§ TASK DESCRIPTION
In this exercise, print only the lines of the records below from the one with "[00:09:22.41]" through the one with "[00:09:23.11]", inclusive. Pictures are not part of the copy.
ENTRIES SUPPLIED: Begin
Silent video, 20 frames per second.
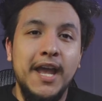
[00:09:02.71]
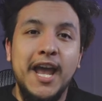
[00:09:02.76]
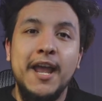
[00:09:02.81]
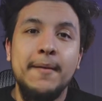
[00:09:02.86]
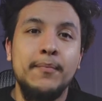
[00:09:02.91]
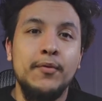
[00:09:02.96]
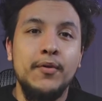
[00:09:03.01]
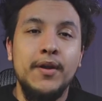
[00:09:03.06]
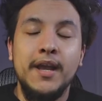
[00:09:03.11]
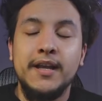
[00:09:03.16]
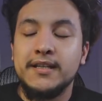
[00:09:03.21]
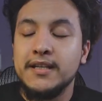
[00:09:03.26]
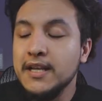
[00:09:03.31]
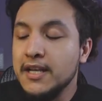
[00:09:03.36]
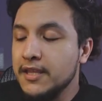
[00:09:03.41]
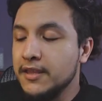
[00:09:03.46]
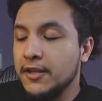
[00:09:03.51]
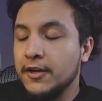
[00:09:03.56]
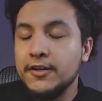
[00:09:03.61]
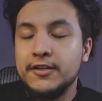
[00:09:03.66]
HyperX.
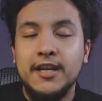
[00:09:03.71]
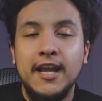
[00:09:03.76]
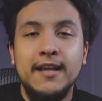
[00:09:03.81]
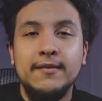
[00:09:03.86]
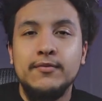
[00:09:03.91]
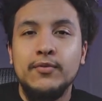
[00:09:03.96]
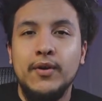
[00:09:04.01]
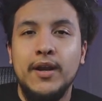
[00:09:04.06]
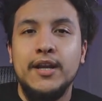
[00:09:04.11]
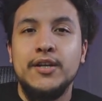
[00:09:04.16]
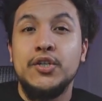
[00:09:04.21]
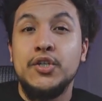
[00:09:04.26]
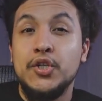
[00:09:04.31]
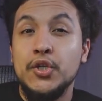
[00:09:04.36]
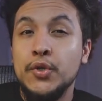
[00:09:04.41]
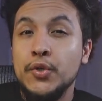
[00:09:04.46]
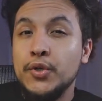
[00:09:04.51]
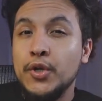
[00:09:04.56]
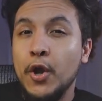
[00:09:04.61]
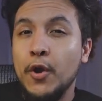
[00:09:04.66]
There are times where I
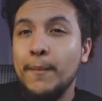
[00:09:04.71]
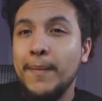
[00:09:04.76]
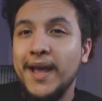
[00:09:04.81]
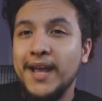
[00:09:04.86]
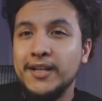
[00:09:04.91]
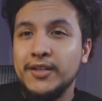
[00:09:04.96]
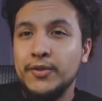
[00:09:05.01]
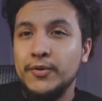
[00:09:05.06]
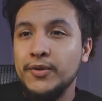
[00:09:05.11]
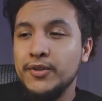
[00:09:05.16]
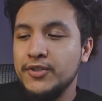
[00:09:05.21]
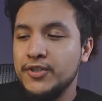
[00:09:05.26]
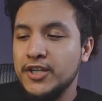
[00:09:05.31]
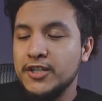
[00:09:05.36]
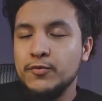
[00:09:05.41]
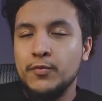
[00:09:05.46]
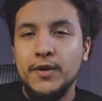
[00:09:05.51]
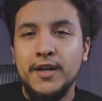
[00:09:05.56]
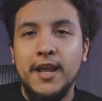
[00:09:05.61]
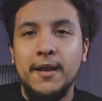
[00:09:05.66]
do go back to it
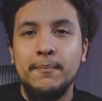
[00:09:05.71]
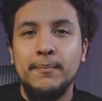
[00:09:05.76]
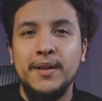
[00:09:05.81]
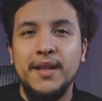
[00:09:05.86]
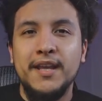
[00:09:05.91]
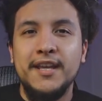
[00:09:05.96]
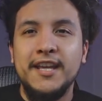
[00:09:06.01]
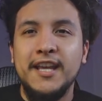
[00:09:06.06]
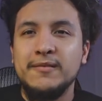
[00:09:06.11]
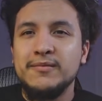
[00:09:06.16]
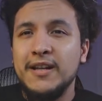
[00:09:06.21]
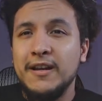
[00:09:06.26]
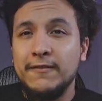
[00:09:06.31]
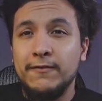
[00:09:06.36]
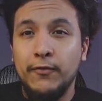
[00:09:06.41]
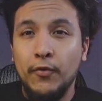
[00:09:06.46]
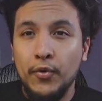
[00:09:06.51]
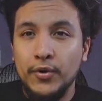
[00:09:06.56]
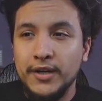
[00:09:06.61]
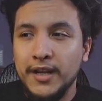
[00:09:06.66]
just when I'm playing games like
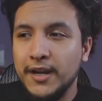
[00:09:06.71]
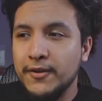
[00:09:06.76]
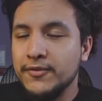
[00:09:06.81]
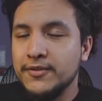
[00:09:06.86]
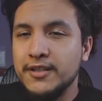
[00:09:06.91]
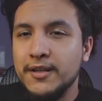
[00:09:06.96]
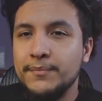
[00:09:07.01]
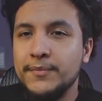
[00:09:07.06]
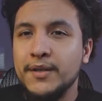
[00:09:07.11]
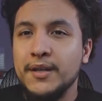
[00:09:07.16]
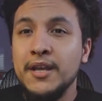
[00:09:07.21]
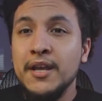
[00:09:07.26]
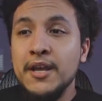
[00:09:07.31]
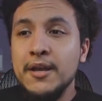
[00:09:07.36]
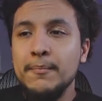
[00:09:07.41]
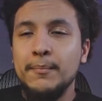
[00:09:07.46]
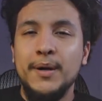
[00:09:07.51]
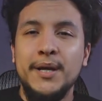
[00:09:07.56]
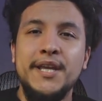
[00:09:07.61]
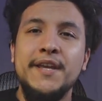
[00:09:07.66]
Fortnite or something,
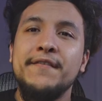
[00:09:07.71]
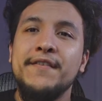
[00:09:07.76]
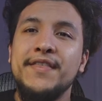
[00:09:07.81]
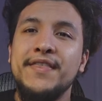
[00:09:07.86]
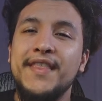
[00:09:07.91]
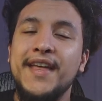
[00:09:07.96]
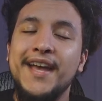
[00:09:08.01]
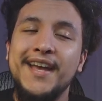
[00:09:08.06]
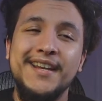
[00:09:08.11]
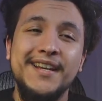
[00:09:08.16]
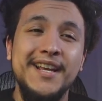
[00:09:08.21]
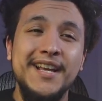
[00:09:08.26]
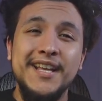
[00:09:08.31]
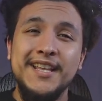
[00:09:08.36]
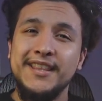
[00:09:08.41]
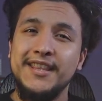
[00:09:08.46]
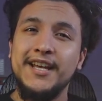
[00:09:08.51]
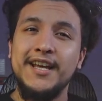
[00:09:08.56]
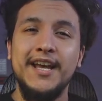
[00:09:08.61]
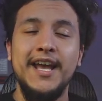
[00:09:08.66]
but even then,
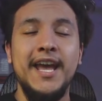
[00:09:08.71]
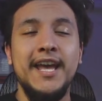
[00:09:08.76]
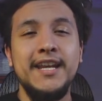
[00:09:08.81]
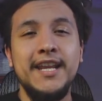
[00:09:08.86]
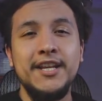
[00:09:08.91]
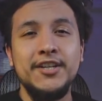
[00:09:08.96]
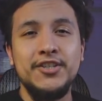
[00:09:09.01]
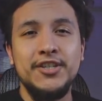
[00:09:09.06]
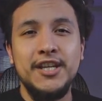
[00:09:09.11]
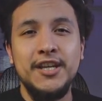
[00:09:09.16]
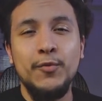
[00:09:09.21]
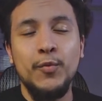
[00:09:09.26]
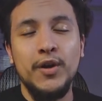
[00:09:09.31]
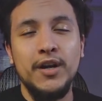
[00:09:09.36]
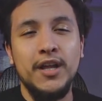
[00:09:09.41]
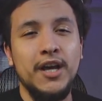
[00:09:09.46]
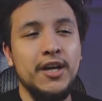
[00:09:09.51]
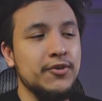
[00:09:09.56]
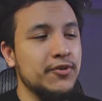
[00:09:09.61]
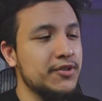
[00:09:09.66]
the NHT
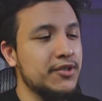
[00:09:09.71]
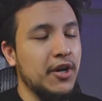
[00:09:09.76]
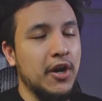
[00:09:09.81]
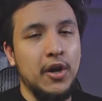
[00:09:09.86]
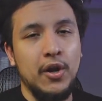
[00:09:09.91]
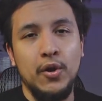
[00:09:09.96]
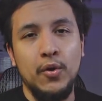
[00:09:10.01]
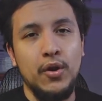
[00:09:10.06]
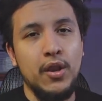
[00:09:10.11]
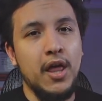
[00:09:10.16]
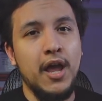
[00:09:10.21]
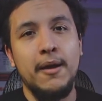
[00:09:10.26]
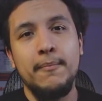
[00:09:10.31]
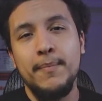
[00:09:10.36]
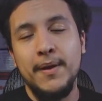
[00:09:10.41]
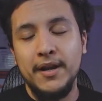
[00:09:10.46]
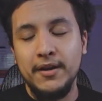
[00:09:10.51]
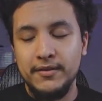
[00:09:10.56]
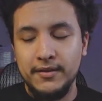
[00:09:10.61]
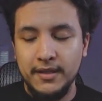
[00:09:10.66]
100s are a lot
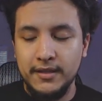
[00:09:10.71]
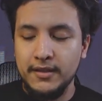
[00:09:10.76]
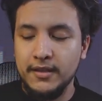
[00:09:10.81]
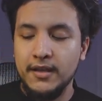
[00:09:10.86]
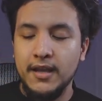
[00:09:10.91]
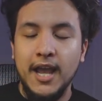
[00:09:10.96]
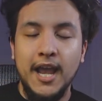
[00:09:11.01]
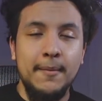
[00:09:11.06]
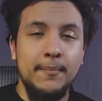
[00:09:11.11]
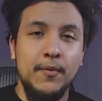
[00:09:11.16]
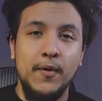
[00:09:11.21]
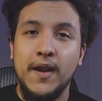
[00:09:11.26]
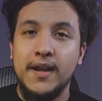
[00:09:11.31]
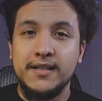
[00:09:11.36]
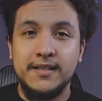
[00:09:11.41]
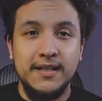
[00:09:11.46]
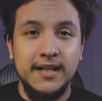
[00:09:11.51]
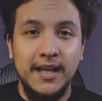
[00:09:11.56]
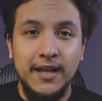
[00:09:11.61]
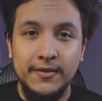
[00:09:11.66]
better than the
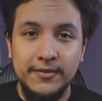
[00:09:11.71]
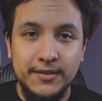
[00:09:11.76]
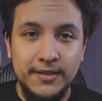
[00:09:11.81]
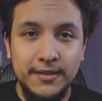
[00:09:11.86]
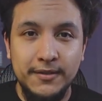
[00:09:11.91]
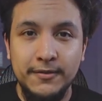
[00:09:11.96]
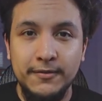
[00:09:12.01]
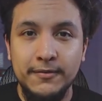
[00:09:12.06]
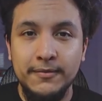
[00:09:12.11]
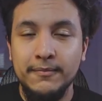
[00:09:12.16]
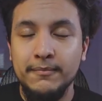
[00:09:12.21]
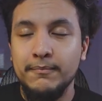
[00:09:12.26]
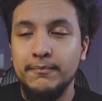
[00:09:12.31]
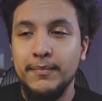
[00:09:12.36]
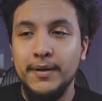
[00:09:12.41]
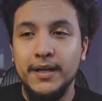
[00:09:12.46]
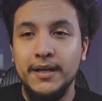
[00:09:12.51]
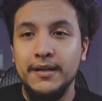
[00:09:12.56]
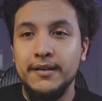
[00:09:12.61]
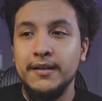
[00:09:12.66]
HyperX Cloud 2.
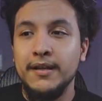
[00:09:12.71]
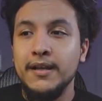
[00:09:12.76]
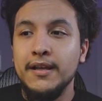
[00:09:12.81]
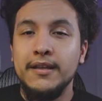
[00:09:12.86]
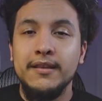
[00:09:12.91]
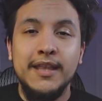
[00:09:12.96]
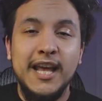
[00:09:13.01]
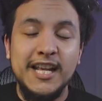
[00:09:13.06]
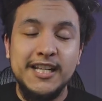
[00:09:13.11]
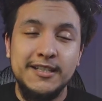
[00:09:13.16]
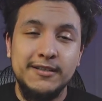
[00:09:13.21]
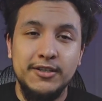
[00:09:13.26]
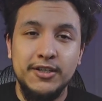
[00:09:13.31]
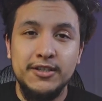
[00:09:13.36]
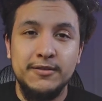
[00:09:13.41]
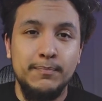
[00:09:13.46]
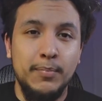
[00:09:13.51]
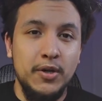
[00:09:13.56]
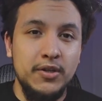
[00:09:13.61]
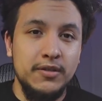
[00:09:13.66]
But that's
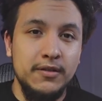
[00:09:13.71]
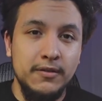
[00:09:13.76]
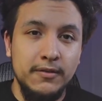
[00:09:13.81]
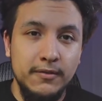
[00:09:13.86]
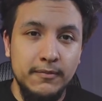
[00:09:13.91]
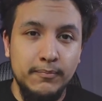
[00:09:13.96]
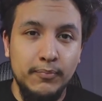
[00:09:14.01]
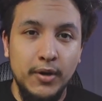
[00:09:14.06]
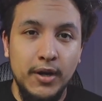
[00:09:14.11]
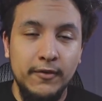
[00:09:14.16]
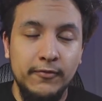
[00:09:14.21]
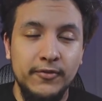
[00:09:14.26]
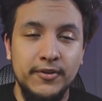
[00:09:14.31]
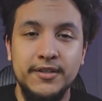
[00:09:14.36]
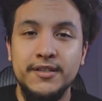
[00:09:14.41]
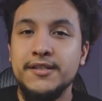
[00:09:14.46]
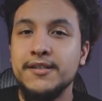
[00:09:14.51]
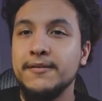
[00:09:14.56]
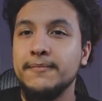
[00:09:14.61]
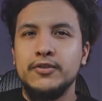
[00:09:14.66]
just personal
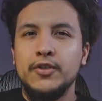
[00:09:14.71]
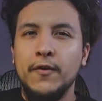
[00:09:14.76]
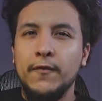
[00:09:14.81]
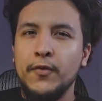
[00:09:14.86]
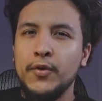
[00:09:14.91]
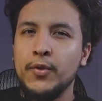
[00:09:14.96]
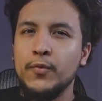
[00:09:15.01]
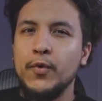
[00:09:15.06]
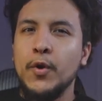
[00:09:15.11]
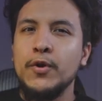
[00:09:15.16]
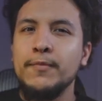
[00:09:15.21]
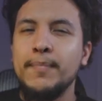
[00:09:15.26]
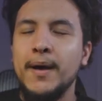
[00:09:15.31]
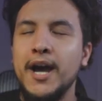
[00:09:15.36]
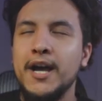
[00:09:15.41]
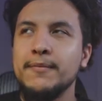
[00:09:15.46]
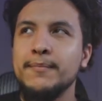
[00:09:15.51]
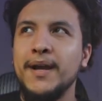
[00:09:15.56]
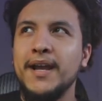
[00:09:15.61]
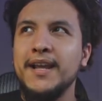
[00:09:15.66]
preference. So for the Rode
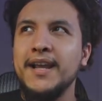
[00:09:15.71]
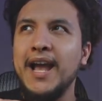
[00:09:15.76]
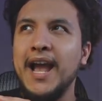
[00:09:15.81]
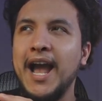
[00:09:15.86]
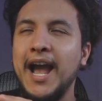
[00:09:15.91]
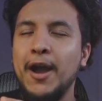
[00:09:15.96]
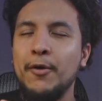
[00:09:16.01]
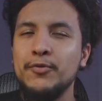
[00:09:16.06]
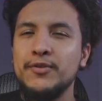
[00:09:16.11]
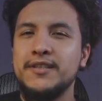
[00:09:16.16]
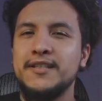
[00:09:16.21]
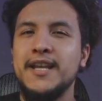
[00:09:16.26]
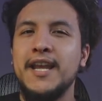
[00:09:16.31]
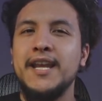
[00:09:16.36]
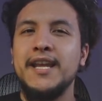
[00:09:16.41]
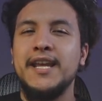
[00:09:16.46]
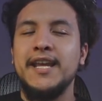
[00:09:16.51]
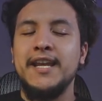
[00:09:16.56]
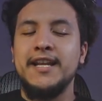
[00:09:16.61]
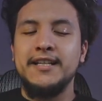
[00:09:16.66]
PodMic, I would say
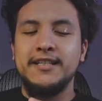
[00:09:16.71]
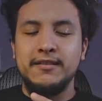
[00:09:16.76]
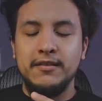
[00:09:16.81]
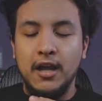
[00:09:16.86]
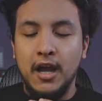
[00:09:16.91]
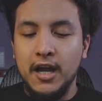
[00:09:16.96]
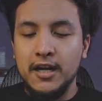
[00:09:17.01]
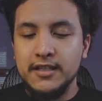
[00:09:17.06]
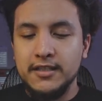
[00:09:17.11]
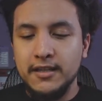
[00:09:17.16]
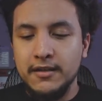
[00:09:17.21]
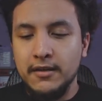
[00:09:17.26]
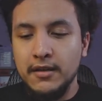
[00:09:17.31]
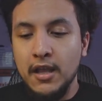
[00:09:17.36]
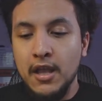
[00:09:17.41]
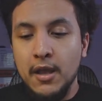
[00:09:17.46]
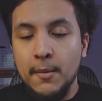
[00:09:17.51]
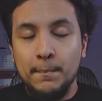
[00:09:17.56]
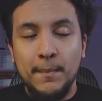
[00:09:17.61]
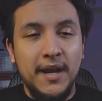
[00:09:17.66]
it is honestly
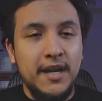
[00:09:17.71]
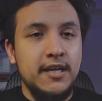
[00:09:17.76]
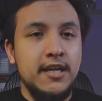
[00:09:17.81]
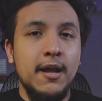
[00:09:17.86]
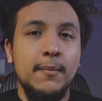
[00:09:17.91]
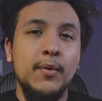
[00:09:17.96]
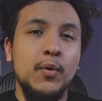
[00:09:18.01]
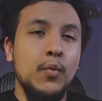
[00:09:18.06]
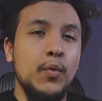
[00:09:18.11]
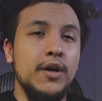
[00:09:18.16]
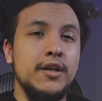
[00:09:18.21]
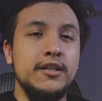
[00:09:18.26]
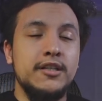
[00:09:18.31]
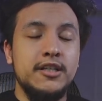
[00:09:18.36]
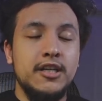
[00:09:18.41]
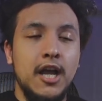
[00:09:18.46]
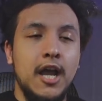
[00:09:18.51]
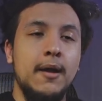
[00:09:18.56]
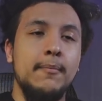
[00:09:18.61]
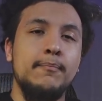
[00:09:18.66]
my number one
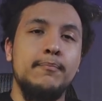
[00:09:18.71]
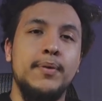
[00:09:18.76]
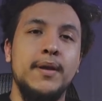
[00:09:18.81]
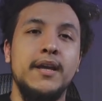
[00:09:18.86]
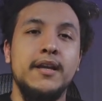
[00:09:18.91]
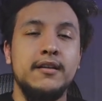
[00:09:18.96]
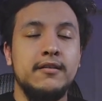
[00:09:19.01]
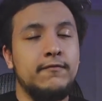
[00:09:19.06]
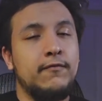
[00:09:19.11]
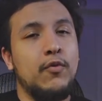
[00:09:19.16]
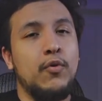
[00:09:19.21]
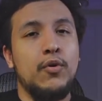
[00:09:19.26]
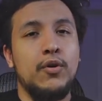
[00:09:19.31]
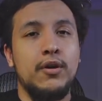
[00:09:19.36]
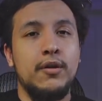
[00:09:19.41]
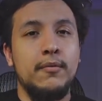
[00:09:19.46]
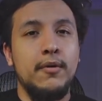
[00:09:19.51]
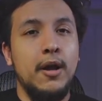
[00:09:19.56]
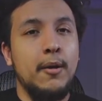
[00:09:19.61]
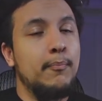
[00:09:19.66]
top pick
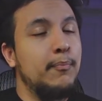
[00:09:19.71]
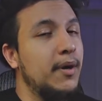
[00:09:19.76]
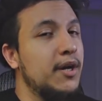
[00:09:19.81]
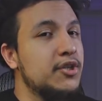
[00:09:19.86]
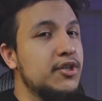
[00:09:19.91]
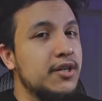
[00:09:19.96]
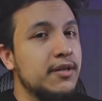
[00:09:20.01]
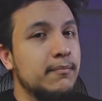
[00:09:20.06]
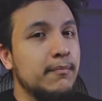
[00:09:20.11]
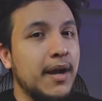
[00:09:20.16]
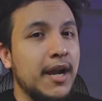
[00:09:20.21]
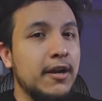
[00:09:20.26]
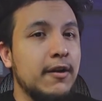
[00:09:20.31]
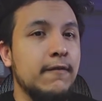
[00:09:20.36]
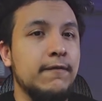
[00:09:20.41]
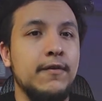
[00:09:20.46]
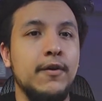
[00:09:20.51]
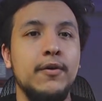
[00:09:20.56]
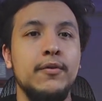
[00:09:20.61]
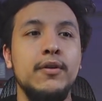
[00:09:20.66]
for a budget
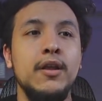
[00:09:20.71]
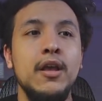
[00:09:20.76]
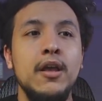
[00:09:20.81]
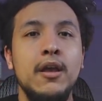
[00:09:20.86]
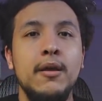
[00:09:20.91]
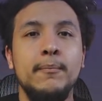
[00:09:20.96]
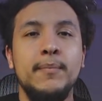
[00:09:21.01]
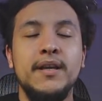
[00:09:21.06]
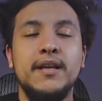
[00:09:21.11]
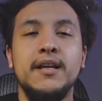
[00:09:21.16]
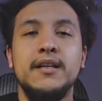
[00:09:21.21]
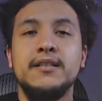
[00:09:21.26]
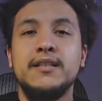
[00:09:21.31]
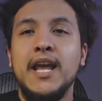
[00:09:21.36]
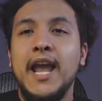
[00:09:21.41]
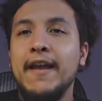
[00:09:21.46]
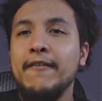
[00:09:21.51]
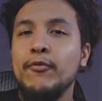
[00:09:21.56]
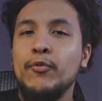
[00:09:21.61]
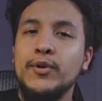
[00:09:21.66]
microphone, because
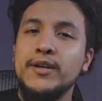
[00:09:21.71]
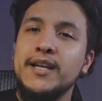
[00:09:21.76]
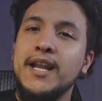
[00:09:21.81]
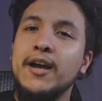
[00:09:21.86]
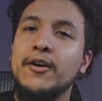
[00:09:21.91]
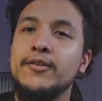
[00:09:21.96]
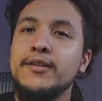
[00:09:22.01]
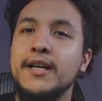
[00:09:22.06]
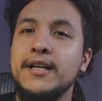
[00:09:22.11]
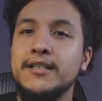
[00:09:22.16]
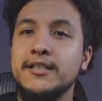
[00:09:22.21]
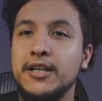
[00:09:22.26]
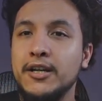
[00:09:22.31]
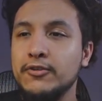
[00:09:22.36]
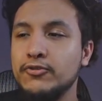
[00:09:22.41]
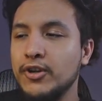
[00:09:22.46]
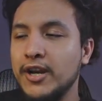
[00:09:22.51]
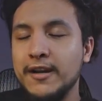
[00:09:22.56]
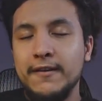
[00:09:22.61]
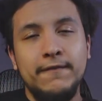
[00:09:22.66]
everyone nowadays, they're
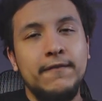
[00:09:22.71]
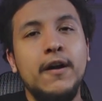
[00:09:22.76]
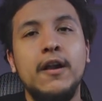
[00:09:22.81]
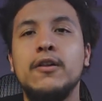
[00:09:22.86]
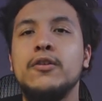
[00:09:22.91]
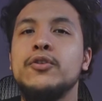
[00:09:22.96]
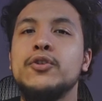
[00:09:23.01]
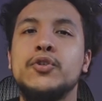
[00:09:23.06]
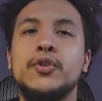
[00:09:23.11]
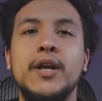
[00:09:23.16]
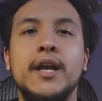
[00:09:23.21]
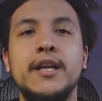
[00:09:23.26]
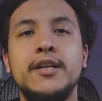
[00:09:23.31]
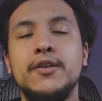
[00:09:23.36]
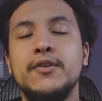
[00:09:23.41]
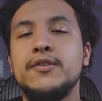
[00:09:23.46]
trying to follow a trend.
ENTRIES SUPPLIED: End
§ EXPECTED OUTPUT
[00:09:22.41]
[00:09:22.46]
[00:09:22.51]
[00:09:22.56]
[00:09:22.61]
[00:09:22.66]
everyone nowadays, they're
[00:09:22.71]
[00:09:22.76]
[00:09:22.81]
[00:09:22.86]
[00:09:22.91]
[00:09:22.96]
[00:09:23.01]
[00:09:23.06]
[00:09:23.11]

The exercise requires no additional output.